水田は、破門にした沢田の主催していたシャブパーティーに参加している畠山亜美の母親の弁護士、畠山智晶を橘に紹介し、橘麦蒔の離脱を進めさせるように橘組長に話を持っていく一方で、沢田を麦秋に逮捕させることで、沢田たちの口から畠山智晶と関東貴船組の関係をばらすことで、橘麦蒔の仮釈放を阻止しようとした。この動きを逆に利用して、橘勲は沢田たちに絶縁状は回さない約束をする一方、畠山弁護士に対してもアプローチをかけた、麦蒔の養子縁組を実現しようとしたわけだ。
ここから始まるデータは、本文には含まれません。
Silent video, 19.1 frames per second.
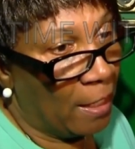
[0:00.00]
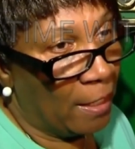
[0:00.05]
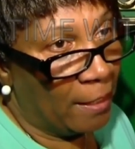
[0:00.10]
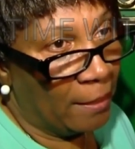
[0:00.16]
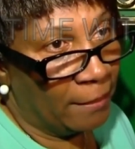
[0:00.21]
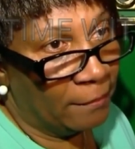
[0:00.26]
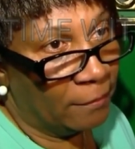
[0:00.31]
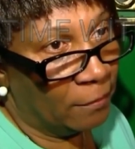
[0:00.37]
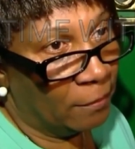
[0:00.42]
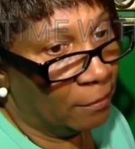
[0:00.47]

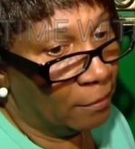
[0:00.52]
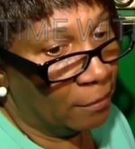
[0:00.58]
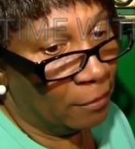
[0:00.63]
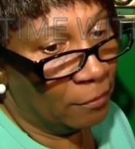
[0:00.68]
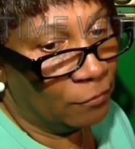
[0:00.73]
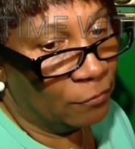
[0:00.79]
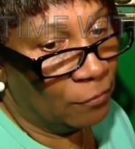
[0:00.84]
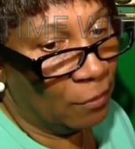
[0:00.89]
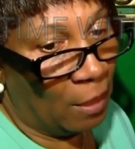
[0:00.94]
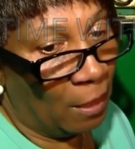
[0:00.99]
and
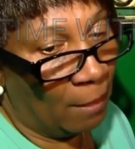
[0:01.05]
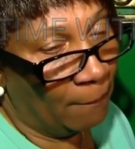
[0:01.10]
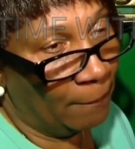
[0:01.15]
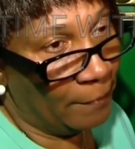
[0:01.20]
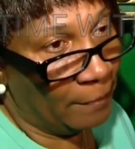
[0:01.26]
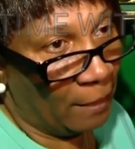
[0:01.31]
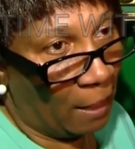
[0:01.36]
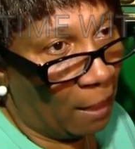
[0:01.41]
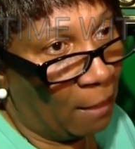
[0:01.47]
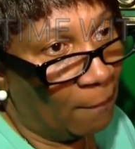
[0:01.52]
it, uh,
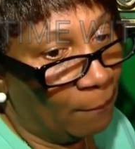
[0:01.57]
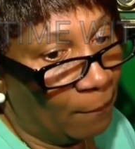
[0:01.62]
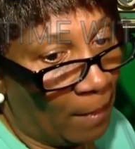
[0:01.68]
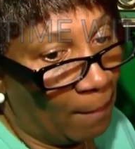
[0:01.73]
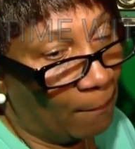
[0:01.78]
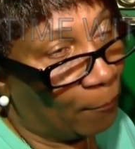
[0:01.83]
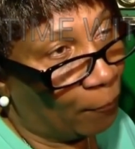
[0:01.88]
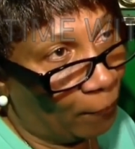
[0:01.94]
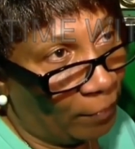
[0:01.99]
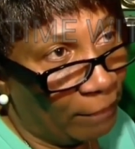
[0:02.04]
be
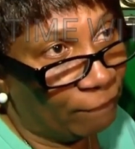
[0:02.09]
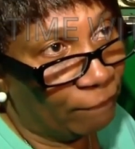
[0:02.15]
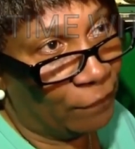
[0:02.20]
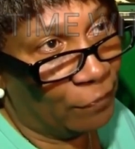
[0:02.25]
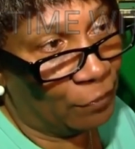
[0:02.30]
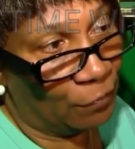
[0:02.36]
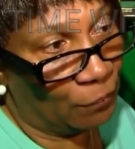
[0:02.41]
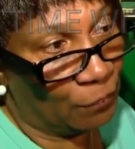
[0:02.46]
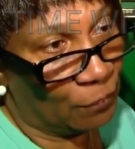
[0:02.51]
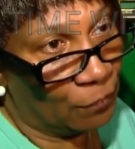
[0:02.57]
I, I pray
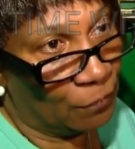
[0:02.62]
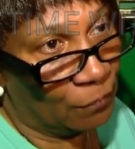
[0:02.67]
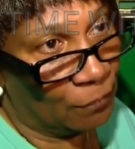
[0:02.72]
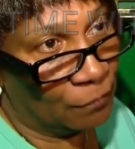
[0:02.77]
for you.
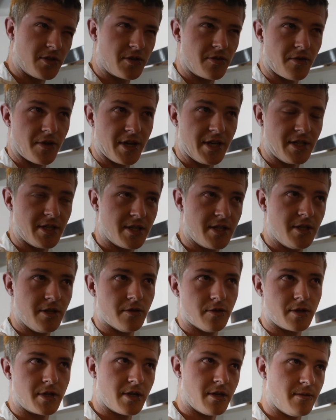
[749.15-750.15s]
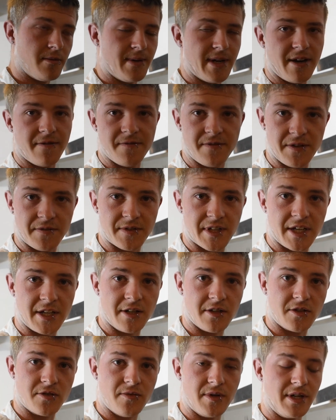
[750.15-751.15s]
degrees, you're looking at about 15 to
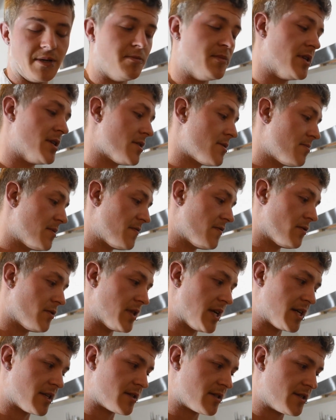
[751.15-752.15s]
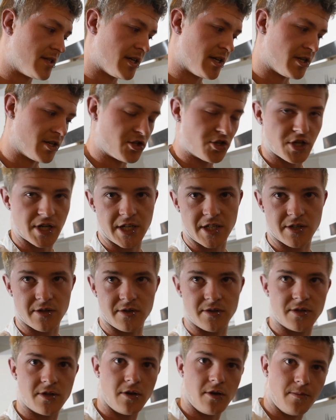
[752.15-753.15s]
20 minutes before that cheese on
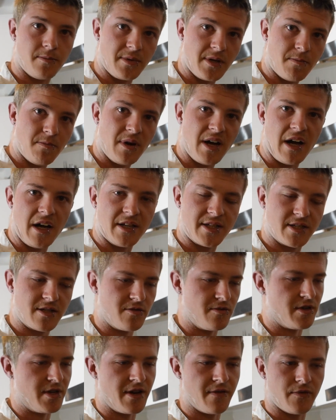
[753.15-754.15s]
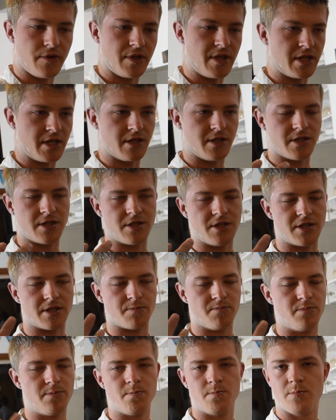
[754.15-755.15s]
top, your pasta and everything is just
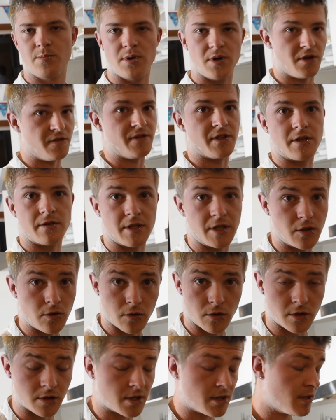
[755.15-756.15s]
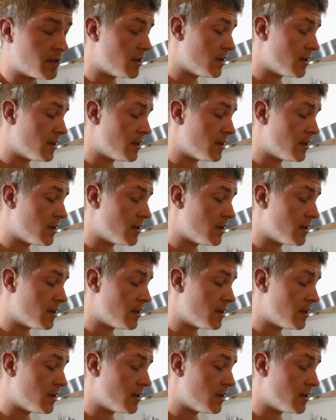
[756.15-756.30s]
perfectly cooked.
ところで、この養子縁組について、橘勲は、「黒い服の小柄な女」から言われた、というのだが、麦秋は終始、麦蒔の仮釈放を阻止しようとしていたはずで、橘勲の後押しをするような動きをしたのには疑問が残る。麦秋が最後、壊れたのとも整合性が取れない。
それに、そもそも、養子縁組をしても、実の親との親子関係は無くならないのだ。

現在の法制度には、普通養子縁組と、特別養子縁組が存在する。普通養子縁組は、原則として養親が年長者であれば誰でも養子にすることができる。そして、養子は、養親を親とする一方、実親との親子関係も終了するものではない。これに対して、特別養子縁組は、実親との親子関係がなくなる制度である。しかし、この制度は、「父母による養子となる者の監護が著しく困難又は不適当であることその他特別の事情がある場合において、子の利益のため特に必要があると認めるときに、これを成立させる」(民法第817条の7)もので、6歳未満の子、あるいは、6歳未満から事実上養親となるものに養育されていた8歳未満の子に限られる。
長々と書いたが、特別養子縁組は、現在29歳の橘麦蒔は利用することができないし、現在の民法では、「勘当」といった制度は存在しないのである。

疑問点については、長くなるので別記事を立てる。